Back to Teleport

RFD 207 - VNet SSH

rfd/0207-vnet-ssh.md

19.0.1-dev18.8 KB
Original Source

RFD 207 - VNet SSH

Required Approvers

  • Engineering: @espadolini && @rosstimothy
  • Security: doyensec
  • Product: @klizhentas

What

This document outlines the addition of native SSH support for VNet. When VNet SSH is active, users will be able to use third-party SSH clients to connect to Teleport hosts the same way they are used to connecting to hosts on a local network by simply providing a username and hostname e.g. ssh user@hostname. VNet will resolve the DNS query to a local address on the virtual interface, handle the incoming SSH connection, and forward it to the target Teleport node. Advanced Teleport features like per-session MFA and hardware keys will be fully supported.

Here's a demo with a proof-of-concept of the feature in action: https://goteleport.zoom.us/clips/share/3xSvI4taSD6YgM1C0l12nQ

Why

Users often prefer to use third-party SSH clients to connect to Teleport hosts. These clients may be built into or called by tools like VSCode or ansible. Teleport currently offers partial support for third-party SSH clients with the tsh config command which outputs an OpenSSH configuration file. However, third-party SSH clients do not support advanced features including per-session MFA or user hardware keys.

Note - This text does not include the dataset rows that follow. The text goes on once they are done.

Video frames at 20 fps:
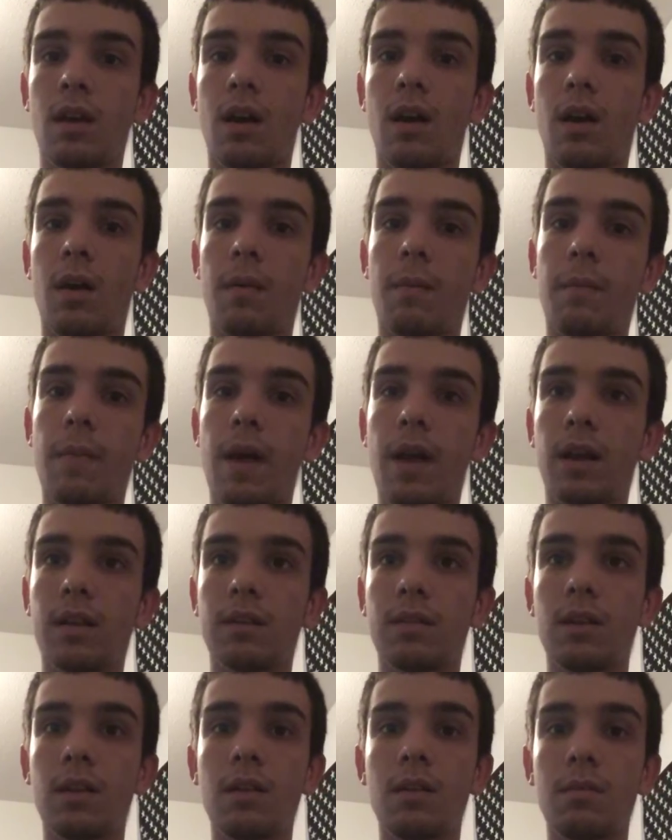uh,
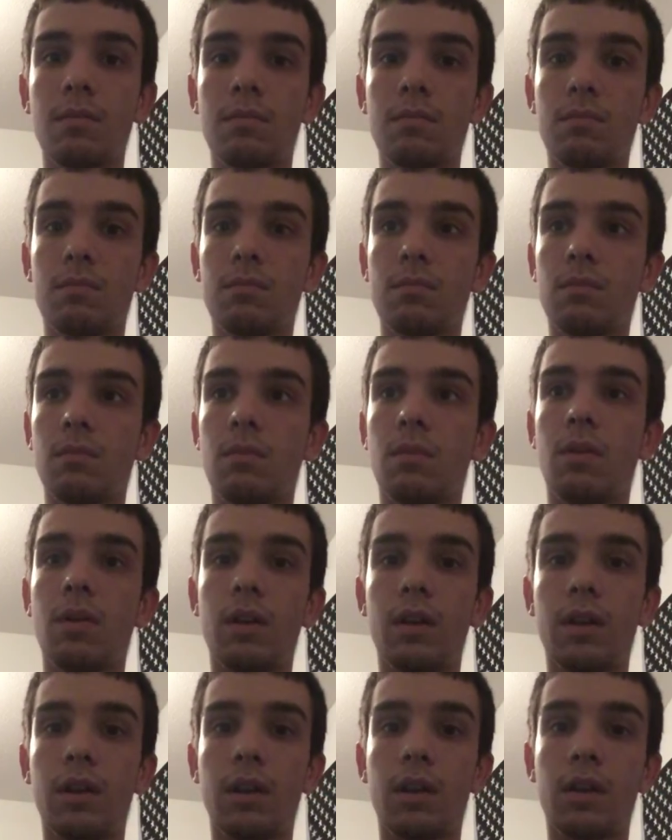backed up,
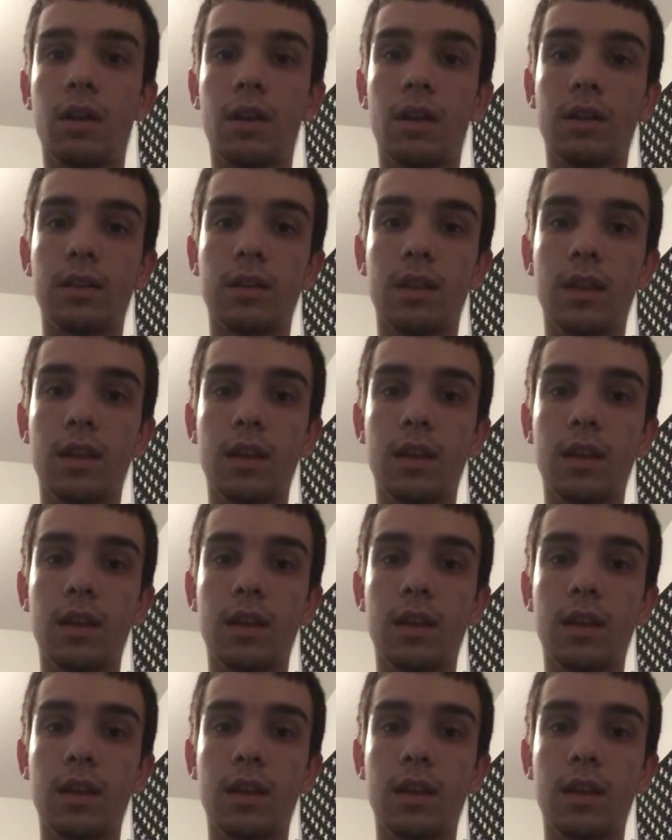pointing a gun at his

Per-session MFA requires the client to request and use a new SSH certificate for each session, and the OpenSSH client does not know to request and use this session certificate. Even though the generated OpenSSH config uses a ProxyCommand that calls tsh to dial the target SSH host, tsh can't handle per-session MFA here because the third-party SSH client is still ultimately responsible for authenticating to the host with the local SSH certificate from disk.

Third-party SSH clients are unable to use hardware keys because tsh uses a custom file format to reference these keys, which third-party clients won't recognize and won't be able to use for signatures.

VNet SSH will automate all configuration steps to make SSH connections to Teleport servers simple and transparent while supporting advanced Teleport features that our users are accustomed to.

Details

UX

When VNet SSH is active, third-party SSH clients such as OpenSSH will be able to connect to Teleport SSH hosts at a URI matching <username>@<hostname>.<cluster name>. For example, ssh [email protected] will work to connect as the SSH user alice to a host named node in the cluster teleport.example.com. If per-session MFA is required, Connect will prompt the user to tap their hardware key.

User story - VSCode remote development

Alice is a software engineer with an underpowered laptop and she wants to compile and test her application on a more powerful machine. She starts a large EC2 instance in her company AWS account for development. Her company has an AMI that automatically joins the instance to their company Teleport cluster, teleport.example.com. The machine has the hostname devbox.

Alice opens Teleport Connect and sees devbox as an SSH server on the main resources page. Next to the usual "Connect" dropdown on the SSH server card, she sees a new three-dots menu button. She clicks the menu button and there is a single option "Connect with VNet". She clicks the "Connect with VNet" button and a few things happen:

  1. Because Alice has not started VNet before, VNet starts for the first time.
  2. A modal opens with title "Configure SSH client for VNet"
  3. The modal provides instructions to includes VNet's ssh config file in ~/.ssh/config with a button to make Connect handle the configuration automatically.

Alice clicks the "Configure Automatically" button in the modal.

The modal closes and a notification appears that reads:

Connect with any SSH client to devbox.example.com (copied to clipboard)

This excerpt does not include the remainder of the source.